Tensorflow.js converter is changing my input parameter sizes?

Hi! I’m trying to convert two models from TensorSpeech/TensorflowTTS into tensorflow.js, but the expected input dimensions seem to be set to a specific number instead of being allowed to vary. E.g. I expect the input shape for my mel spectrogram generator to be [-1, -1], but tensorflowjs_wizard converts it to [-1, 10], which only lets me input exactly 10 phonemes. The output of this spectrogram generator is a different size than the conversion wizard makes the vocoder model accept. Is there a setting in the wizard or in tensorflow.js I am overlooking?

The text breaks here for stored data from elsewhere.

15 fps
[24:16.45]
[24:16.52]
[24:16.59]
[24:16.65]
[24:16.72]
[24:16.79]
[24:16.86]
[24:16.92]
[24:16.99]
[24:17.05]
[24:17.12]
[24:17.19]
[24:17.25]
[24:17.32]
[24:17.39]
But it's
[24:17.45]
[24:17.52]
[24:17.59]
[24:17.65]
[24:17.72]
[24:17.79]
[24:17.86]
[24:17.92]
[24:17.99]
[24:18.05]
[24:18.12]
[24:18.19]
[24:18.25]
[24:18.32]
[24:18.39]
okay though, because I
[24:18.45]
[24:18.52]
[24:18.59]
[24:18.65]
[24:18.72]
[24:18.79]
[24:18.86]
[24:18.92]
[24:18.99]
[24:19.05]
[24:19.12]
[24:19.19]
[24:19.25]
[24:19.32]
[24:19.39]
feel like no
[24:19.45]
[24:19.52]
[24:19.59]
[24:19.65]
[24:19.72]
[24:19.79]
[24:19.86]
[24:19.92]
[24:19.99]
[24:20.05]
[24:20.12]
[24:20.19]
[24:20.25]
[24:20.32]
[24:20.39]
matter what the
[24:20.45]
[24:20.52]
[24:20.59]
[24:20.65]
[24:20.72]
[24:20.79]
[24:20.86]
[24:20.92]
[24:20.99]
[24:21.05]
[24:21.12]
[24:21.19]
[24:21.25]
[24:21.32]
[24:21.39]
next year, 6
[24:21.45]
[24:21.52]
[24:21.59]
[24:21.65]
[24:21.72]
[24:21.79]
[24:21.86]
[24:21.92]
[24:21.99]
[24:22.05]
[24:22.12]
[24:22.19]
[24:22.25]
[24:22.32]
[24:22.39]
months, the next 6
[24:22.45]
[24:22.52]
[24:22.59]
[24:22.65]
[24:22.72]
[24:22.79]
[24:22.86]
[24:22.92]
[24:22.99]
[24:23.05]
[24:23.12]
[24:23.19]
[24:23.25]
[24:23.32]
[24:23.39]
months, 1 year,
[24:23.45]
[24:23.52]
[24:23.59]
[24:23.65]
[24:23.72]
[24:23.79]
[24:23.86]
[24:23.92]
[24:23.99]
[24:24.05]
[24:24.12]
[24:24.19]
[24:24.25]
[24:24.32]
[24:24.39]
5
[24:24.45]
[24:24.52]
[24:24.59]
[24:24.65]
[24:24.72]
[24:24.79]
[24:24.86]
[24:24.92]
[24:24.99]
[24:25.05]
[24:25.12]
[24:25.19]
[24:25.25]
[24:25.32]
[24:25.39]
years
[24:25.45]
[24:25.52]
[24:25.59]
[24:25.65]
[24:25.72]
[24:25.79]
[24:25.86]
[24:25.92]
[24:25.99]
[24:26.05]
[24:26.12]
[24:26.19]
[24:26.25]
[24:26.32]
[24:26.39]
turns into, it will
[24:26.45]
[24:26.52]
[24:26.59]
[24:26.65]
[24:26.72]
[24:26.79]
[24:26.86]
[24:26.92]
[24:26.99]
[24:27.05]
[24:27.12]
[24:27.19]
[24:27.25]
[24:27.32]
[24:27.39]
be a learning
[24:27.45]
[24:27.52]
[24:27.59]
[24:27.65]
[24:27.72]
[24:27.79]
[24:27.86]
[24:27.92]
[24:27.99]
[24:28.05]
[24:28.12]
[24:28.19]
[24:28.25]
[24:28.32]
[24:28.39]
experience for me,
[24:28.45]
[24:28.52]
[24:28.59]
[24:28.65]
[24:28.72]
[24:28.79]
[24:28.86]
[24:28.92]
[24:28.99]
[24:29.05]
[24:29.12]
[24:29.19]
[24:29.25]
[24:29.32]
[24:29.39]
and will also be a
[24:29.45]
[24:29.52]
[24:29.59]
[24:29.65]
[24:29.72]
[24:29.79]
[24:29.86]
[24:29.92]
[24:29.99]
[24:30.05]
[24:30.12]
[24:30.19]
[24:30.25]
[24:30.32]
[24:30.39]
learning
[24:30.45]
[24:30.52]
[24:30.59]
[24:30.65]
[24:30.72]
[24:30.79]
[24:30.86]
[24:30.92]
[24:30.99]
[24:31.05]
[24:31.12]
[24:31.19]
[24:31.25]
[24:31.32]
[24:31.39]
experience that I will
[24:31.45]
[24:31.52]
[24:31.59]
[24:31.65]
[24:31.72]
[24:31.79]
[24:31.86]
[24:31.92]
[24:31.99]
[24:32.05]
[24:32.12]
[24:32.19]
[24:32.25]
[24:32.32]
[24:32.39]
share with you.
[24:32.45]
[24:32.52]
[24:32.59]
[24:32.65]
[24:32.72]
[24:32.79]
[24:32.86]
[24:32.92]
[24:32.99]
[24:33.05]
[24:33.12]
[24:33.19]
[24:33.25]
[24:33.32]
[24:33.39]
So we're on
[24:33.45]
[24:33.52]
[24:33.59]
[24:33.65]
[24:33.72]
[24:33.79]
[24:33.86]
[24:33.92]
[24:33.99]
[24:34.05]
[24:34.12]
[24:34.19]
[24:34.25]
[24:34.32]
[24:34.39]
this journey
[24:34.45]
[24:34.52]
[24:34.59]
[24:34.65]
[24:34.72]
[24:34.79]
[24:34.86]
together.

TensorflowTTS: GitHub - TensorSpeech/TensorFlowTTS: 😝 TensorFlowTTS: Real-Time State-of-the-art Speech Synthesis for Tensorflow 2 (supported including English, French, Korean, Chinese, German and Easy to adapt for other languages)
I am using this notebook: Google Colab simply running fastspeech2.save and mb_melgan.save to export the spectrogram and vocoder models respectively, then using tensorflowjs_wizard to convert them to tensorflow.js models. The exact JS error I am getting is this (when trying to pass 14 phonemes to the spectrogram model instead of 10)

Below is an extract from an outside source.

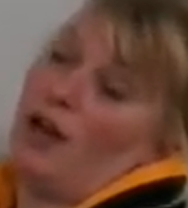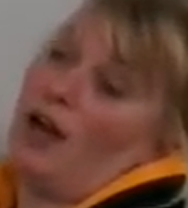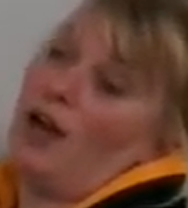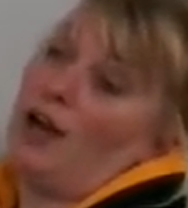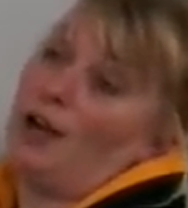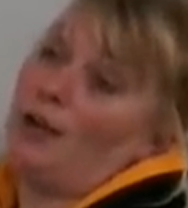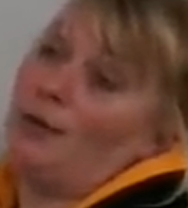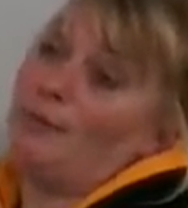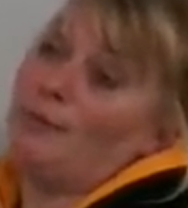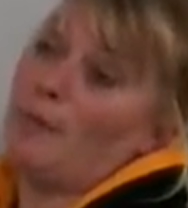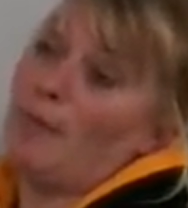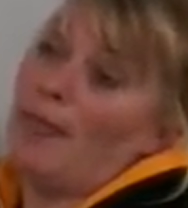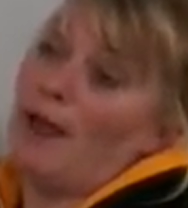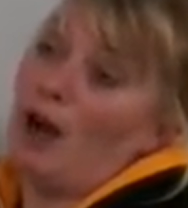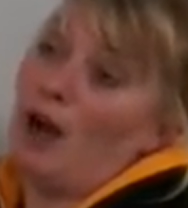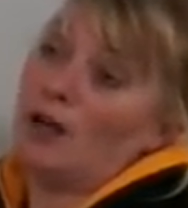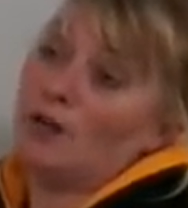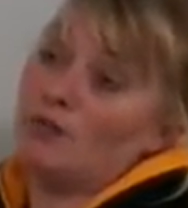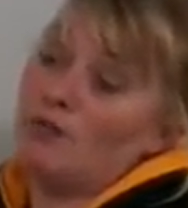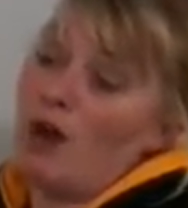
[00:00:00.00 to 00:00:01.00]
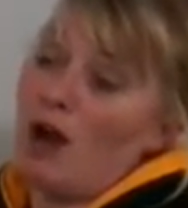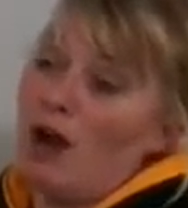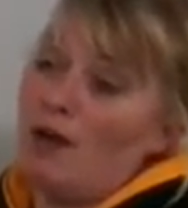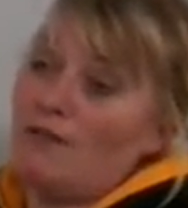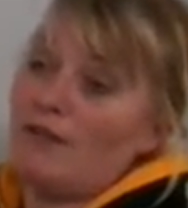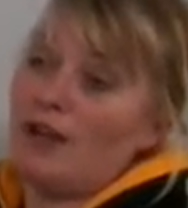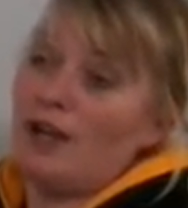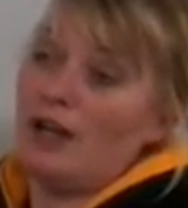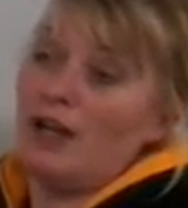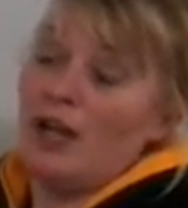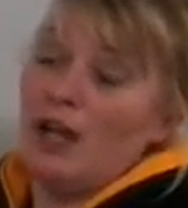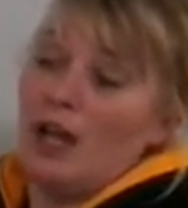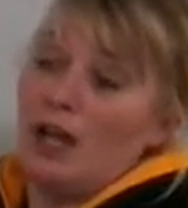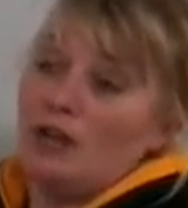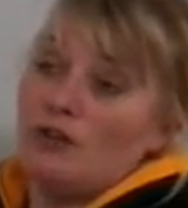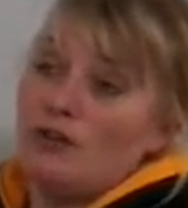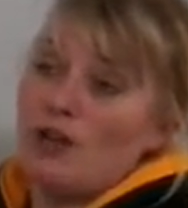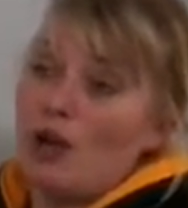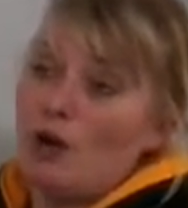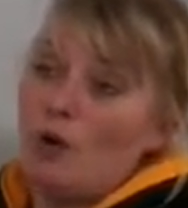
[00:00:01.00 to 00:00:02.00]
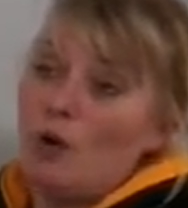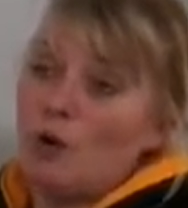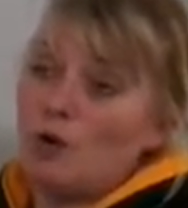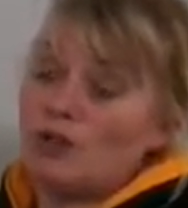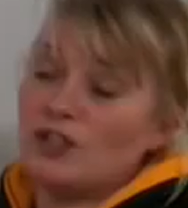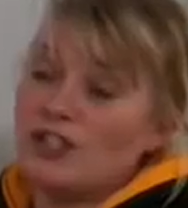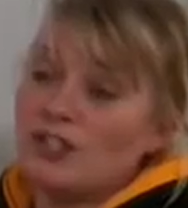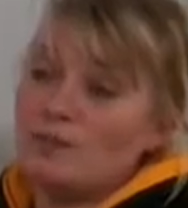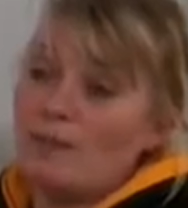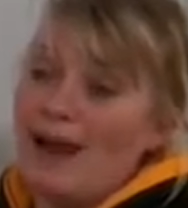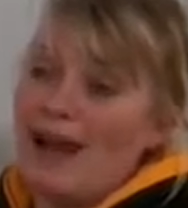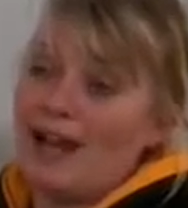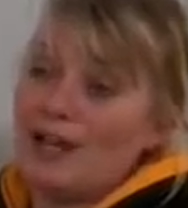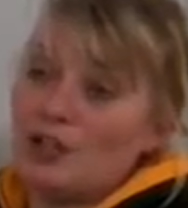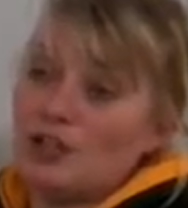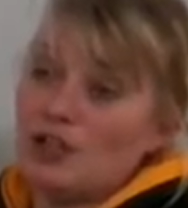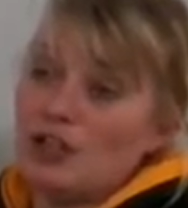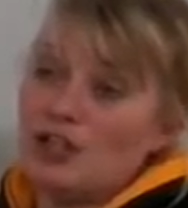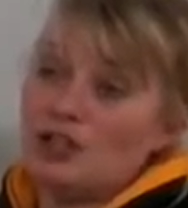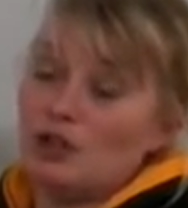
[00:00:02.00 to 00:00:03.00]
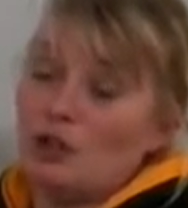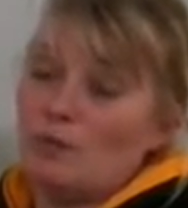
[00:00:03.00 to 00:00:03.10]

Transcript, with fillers: Um, I'd rather no horses' bandages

Error: The shape of dict['input_1'] provided in model.execute(dict) must be [-1,10], but was [1,14]

My code: https://hastebin.com/fuyoyebije.js

Welcome to the forum and thanks for posting - sounds like a pretty cool project you are attempting there. Let me check in with folk and see what may be causing this.

Are you able to share the input saved model with us for us to check what may be happening here? If you could share via Google drive or similar to me I can ask our team to check what may be causing this. If you can not share publicly via link here let me know and I can drop you a message on LinkedIn/Twitter with my work email to share to privately if that works better for you for the purpose of trying to debug this. Thanks!

Sure! Thanks a ton for helping :slightly_smiling_face:
Here in this folder is the original SavedModel and the tensorflow.js model converted with tensorflowjs_wizard. It contains architecture information, but it is an instance of FastSpeech2 from TensorflowTTS.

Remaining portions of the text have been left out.